All pictures are to be omitted while the lines starting at the line with "Silent video, 24 frames per second." and ending at the line with "What the speaker" in the material below are retyped exactly, both ends included.

======== LISTED RECORDS ========

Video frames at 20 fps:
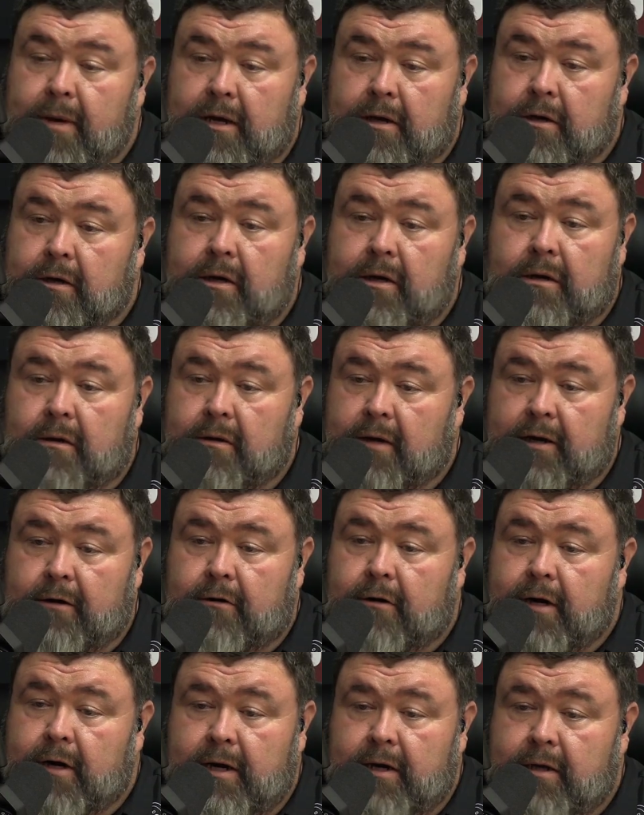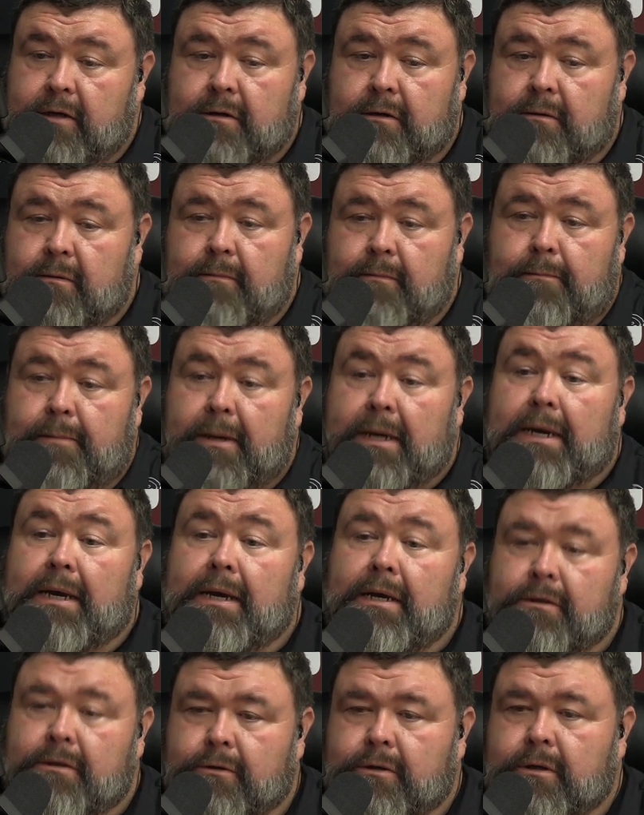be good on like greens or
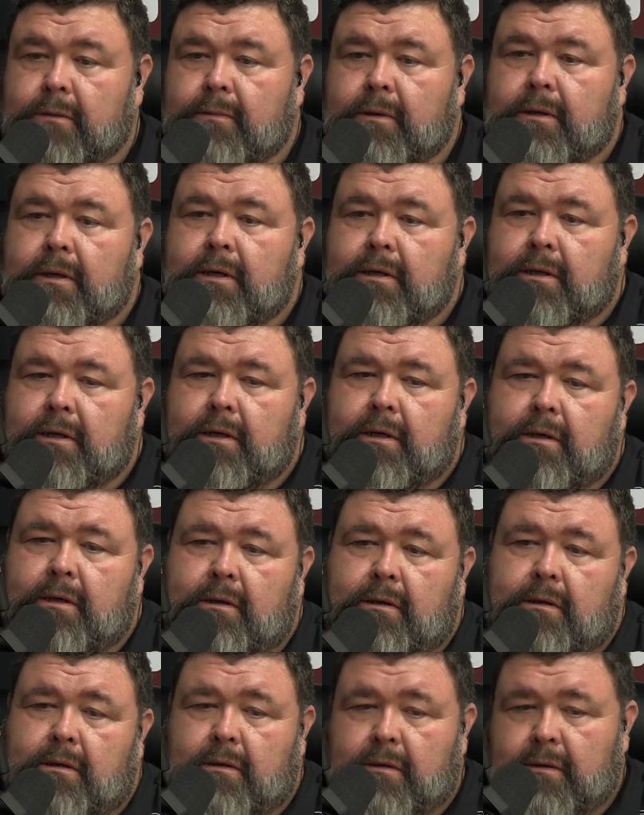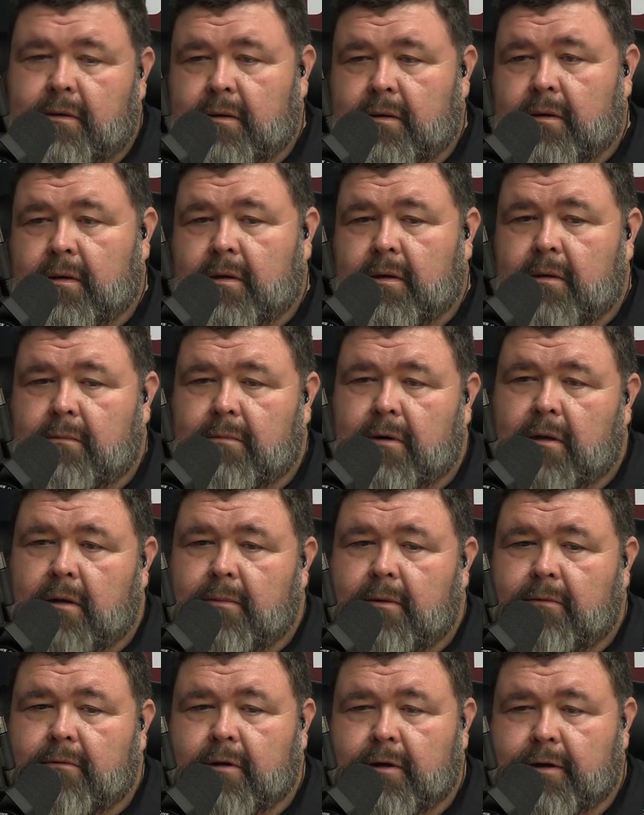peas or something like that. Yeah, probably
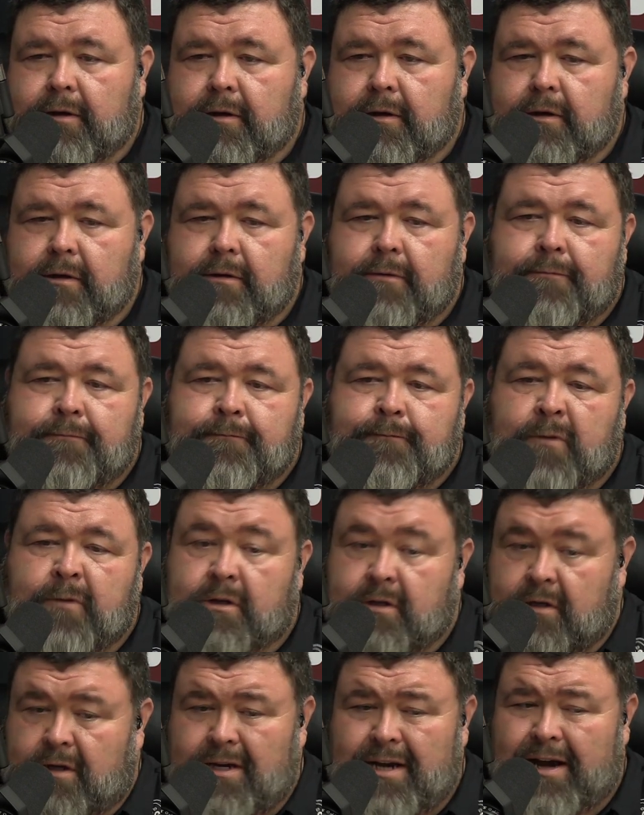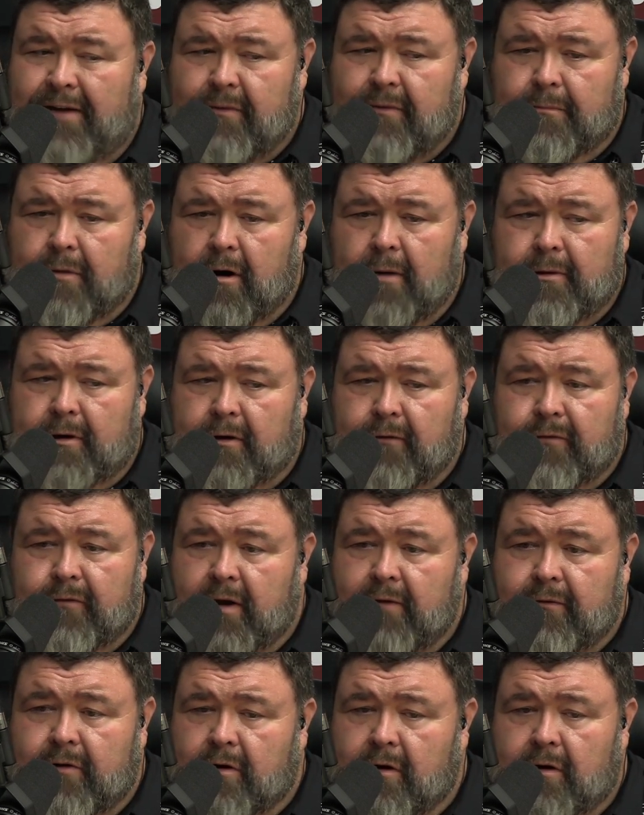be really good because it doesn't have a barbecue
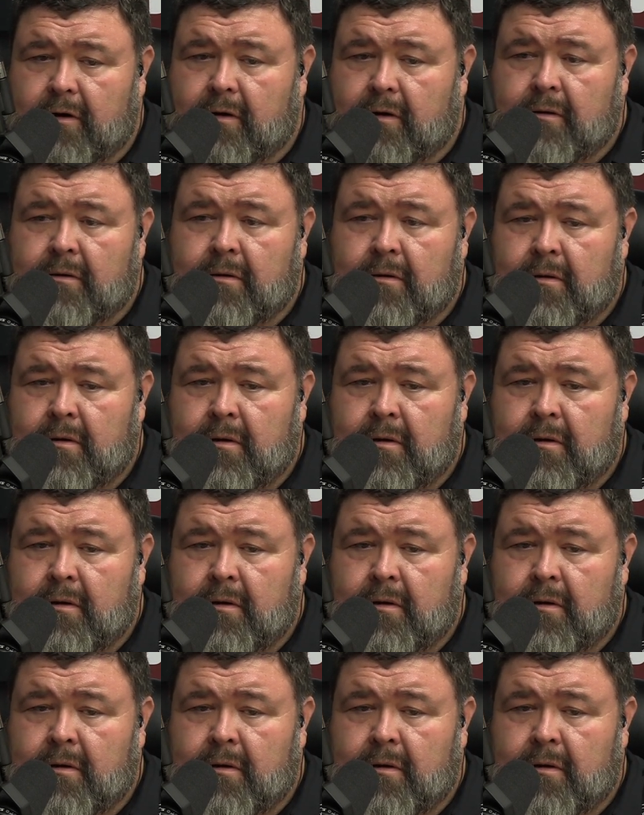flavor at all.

========
======== LISTED RECORDS ========

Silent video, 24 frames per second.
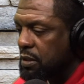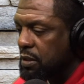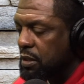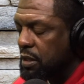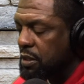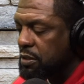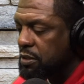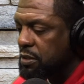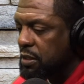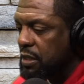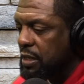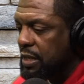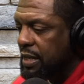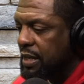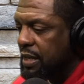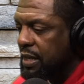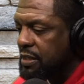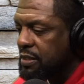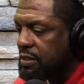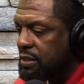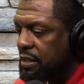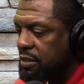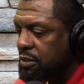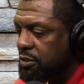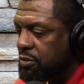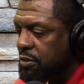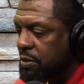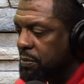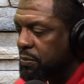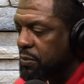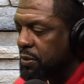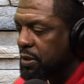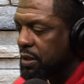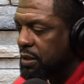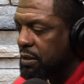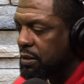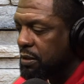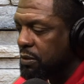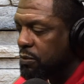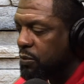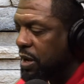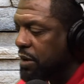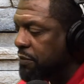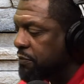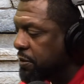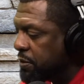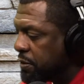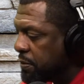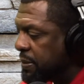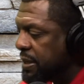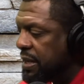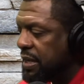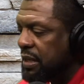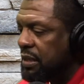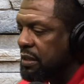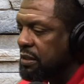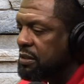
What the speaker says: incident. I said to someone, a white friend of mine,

========

## EXPECTED ANSWER:
Silent video, 24 frames per second.
What the speaker says: incident. I said to someone, a white friend of mine,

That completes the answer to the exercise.